[Records from a dataset]
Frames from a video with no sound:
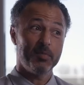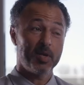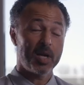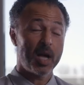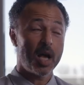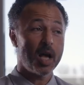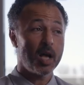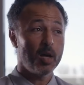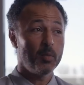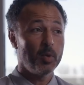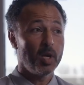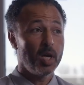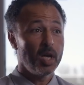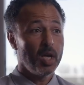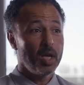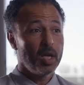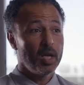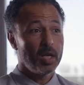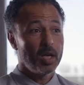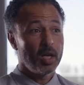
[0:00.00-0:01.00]
calm.
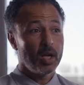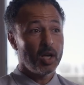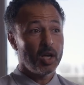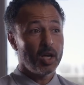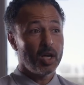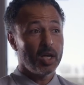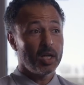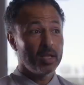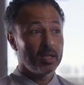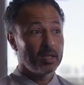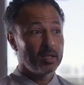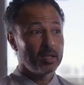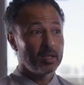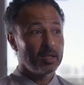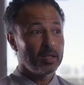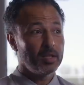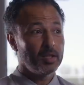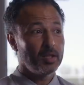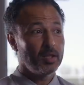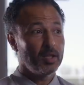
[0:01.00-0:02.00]
And,
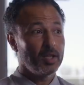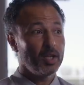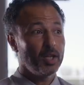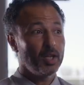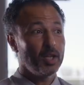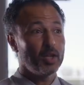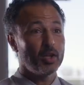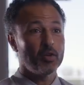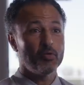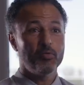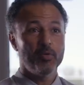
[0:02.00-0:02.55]
you know,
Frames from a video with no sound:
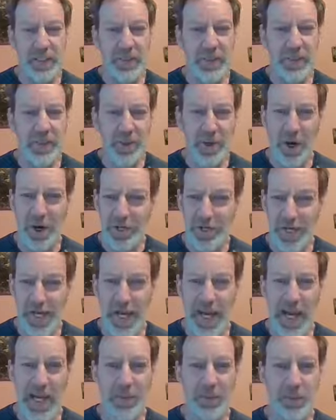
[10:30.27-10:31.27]
But there are
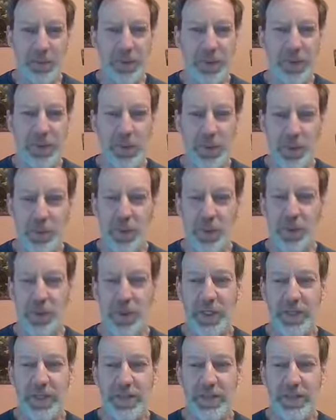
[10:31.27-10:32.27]
times when
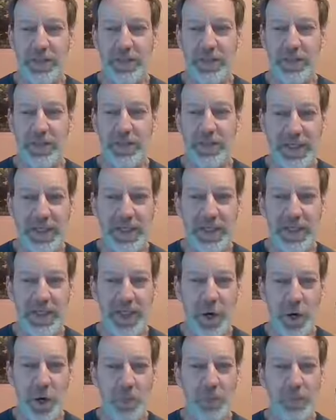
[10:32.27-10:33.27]
humor can really
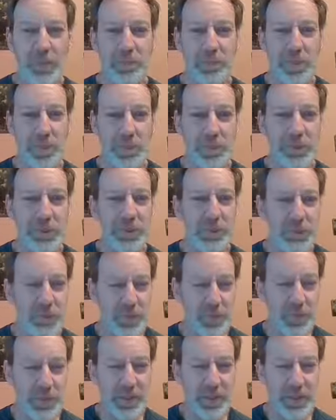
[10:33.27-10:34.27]
help bolster
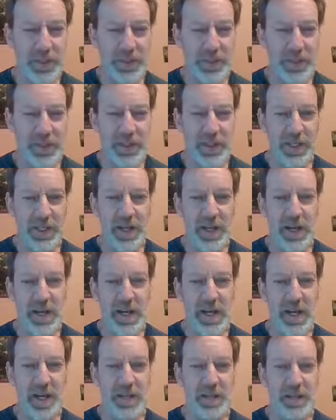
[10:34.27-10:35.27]
spirits
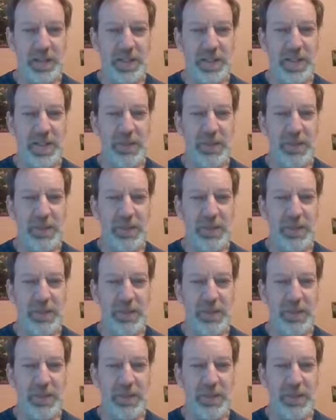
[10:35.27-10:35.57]
and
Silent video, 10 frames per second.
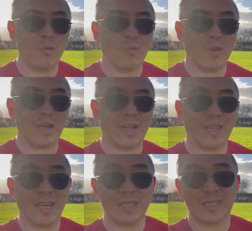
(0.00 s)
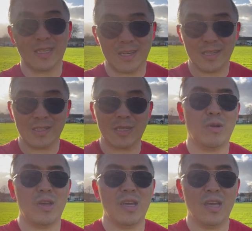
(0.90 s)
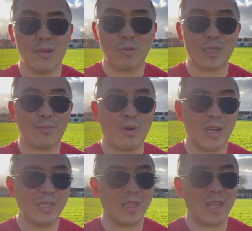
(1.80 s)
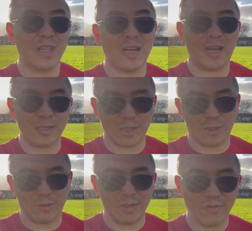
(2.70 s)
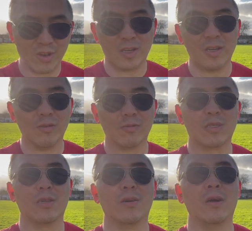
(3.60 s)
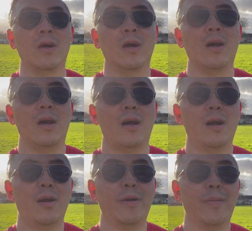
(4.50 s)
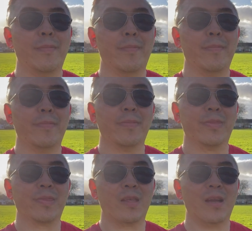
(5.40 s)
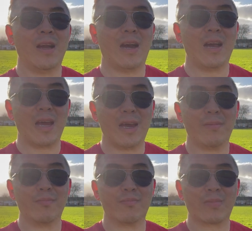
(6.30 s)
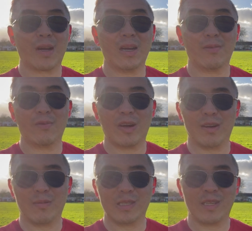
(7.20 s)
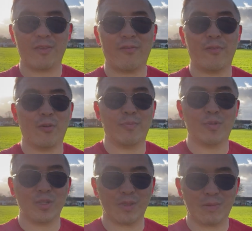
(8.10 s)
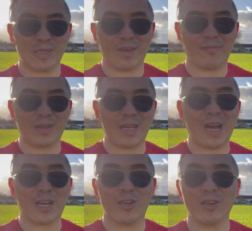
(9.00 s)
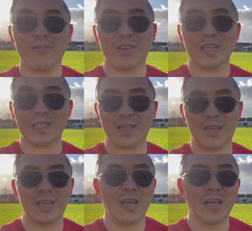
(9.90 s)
when I last did it. It was surprisingly not too difficult. I am kind of proud of myself for pushing myself because I could have easily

Work to complete:
Write the lines out exactly, beginning at the line that holds "[10:34.27-10:35.27]" and stopping after the last line of the entries; include no pictures.

Response below:
[10:34.27-10:35.27]
spirits
[10:35.27-10:35.57]
and
Silent video, 10 frames per second.
(0.00 s)
(0.90 s)
(1.80 s)
(2.70 s)
(3.60 s)
(4.50 s)
(5.40 s)
(6.30 s)
(7.20 s)
(8.10 s)
(9.00 s)
(9.90 s)
when I last did it. It was surprisingly not too difficult. I am kind of proud of myself for pushing myself because I could have easily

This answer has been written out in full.